Angelo Vittorioso aveva fondato con Enzo Fiorenza una
rivista, Altro Cinema, più militante,
pungente, estrema e teenager di quelle nate dalla diaspora Aristarco (Cinema nuovo e Cinema sessanta, della vecchia sinistra; Filmcritica e Cinema e Film
della nuova sinistra sessantottina) e laboratorio di giovanissimi dagli occhi,
dal cuore e dalle orecchie aperte (Paolo Isaja, oggi tra i nostri migliori
documentaristi; Gian Domenico Curi e Teresa De Santis che scovavano a Londra e
a New York gli ska, punk e rap moviea, e a Brixton le immagini giamaicane e
molto fumate della generazione reggae. Dietro tutto questo c’era Angelo
Vittorioso.
il manifesto di Massenzio 1981 |
Non è un caso che quando Renato Nicolini decise di negare i soldi
agli esercenti che, per tradizione, ogni estate andavano a battere cassa al
comune di Roma per chiedere un finanziamento pubblico e coprire così i loro (colpevoli)

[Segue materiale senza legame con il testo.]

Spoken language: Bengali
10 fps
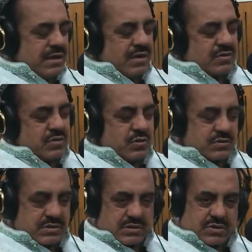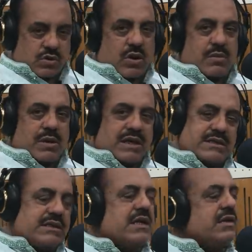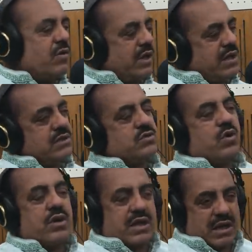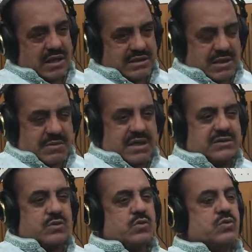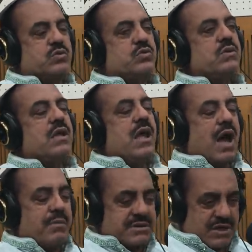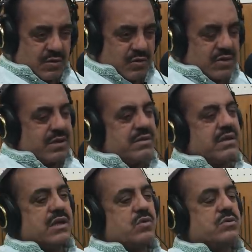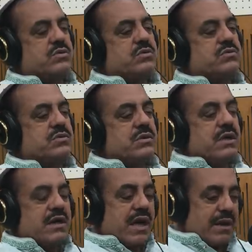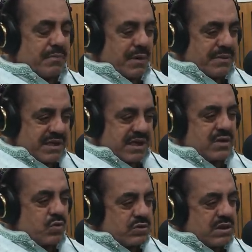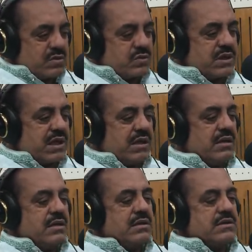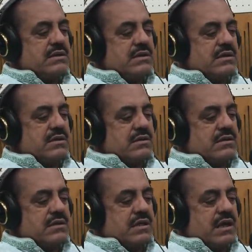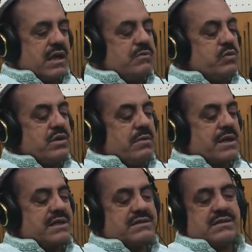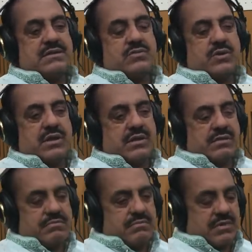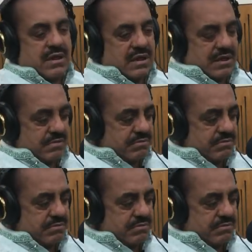হয়তো সকালবেলায় সেই অনেক কিছু অনেক নালিশ আমার কাছে করতো আচ্ছা। আবার সেগুলোকে ঠিক করতে হতো এইভাবে ঠিক করতে করতেই এর মধ্যে আমার কাছে ওই মানে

buchi di incasso (l’aria condizionata era considerata una americanata), si
rivolse ai club-cine (L’occhio l’orecchio la bocca, il più camp, con le sue
maratone di peplum e di gaymovie; Il Politecnico, il più obliquamente
hollywoodiano e il Filmstudio, il più avantgarde, ma ‘era Aldo Moro tra i soci)

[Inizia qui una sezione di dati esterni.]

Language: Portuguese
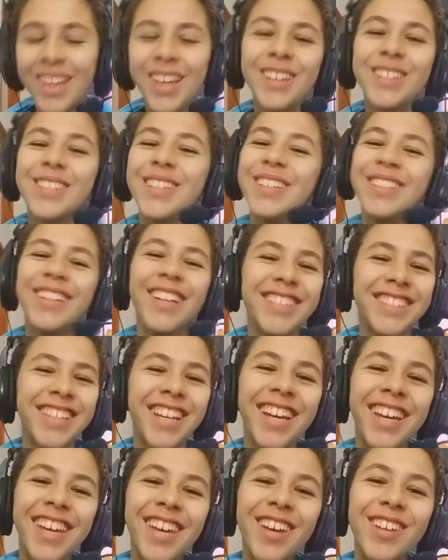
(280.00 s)
Eu,
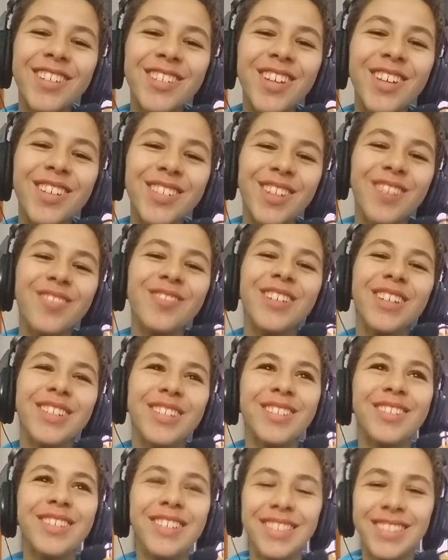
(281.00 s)
nossa, eu tô, eu tô, eu
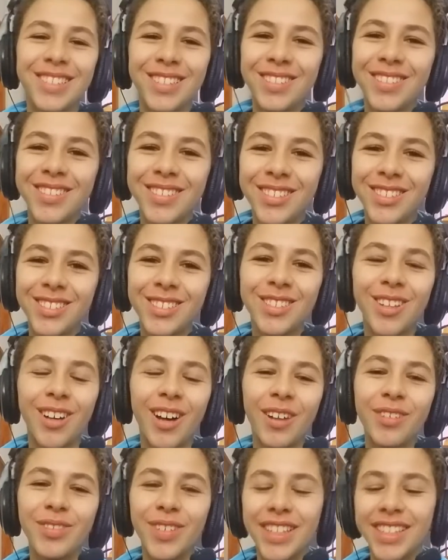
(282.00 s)
tô, eu tô, eu tô
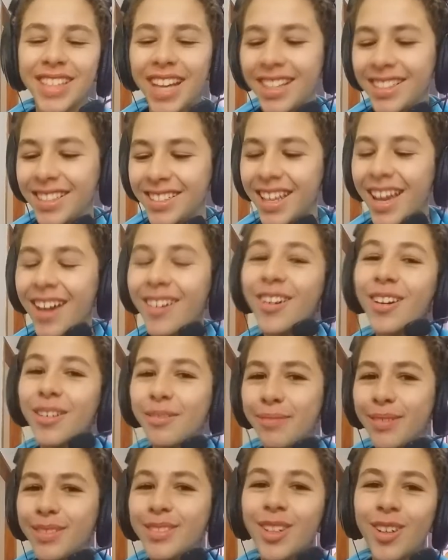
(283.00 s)
afetada até
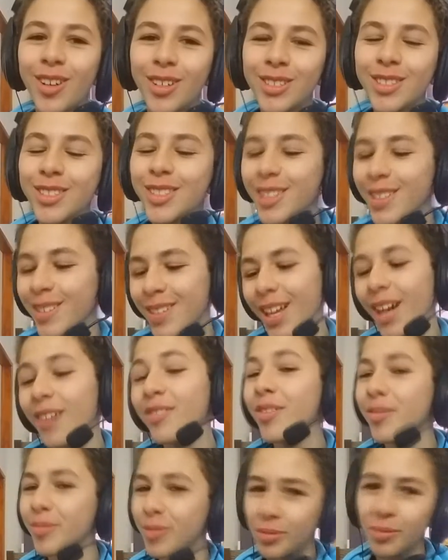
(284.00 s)
agora pelo negócio do celular.
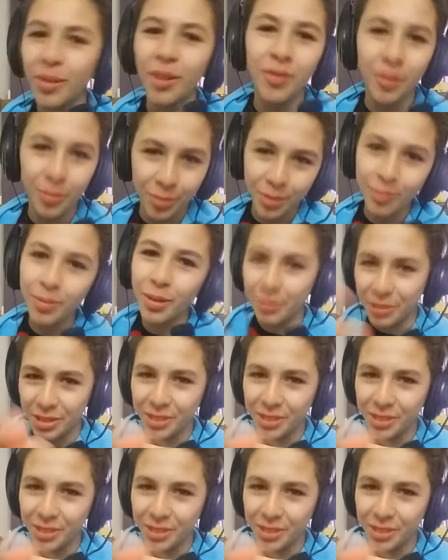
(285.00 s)
Foi muito bom, foi muito bom.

e ai più esperti Angelo Vittorioso e Fiorenza e gli chiese: ‘se questi soldi li
do a voi invece che all’Anica-Anec riuscirete a organizzare qualcosa di
favoloso per la città?”
E fu Massenzio. Costato niente e che capovolse l’ordine
dei desideri e la gerarchia urbana della città. Per una volta in grado di
progettare l’utopia di un altro modo di vivere, di spostarsi, di comunicare, di
divertirsi - basso costo - travestendosi da pubblico in cittadinanza critica, globalizzazione 'dal basso'. E fu l’Estate Romana, i poeti di
Castelporziano, il Napoleon di Abel Gance, quell' ultimo omaggio d’addio alla grande
tradizione italiana della commedia, della farsa comica, del western spaghetti e
dell’horror e della fantascienza, dei generi che altri, la new Hllywood,
avrebbero sviluppato. L'elogio di un cinema industriale che stava morendo, manipolato male da una nuova casta a venire. L’equivalenza schermica, dal 1977 e poi per venti anni, nel
flusso fertile del consumo cinematografico, di una società in lotta che non aveva paura
di fabbricare 'crescita', sviluppo nello scontro, nell’attivazione estetica di tutti i
sensi esistenti e di altri a venire.
Angelo
Vittorioso, per decenni, al fianco di Francesco Pettarin, è stato l’organizzatore
dell’Estate romana, e il presidente della cooperativa Massenzio. Una
architettura mutante e desiderosa di scomparire se le tv commerciali, a
pagamento e internet avessero trasmesso anche solo un po’ di quella anima politica
che le aveva sollecitate. Non è andata così. Ma non è detto che il progetto di
Angelo non tornerà ad essere Vittorioso.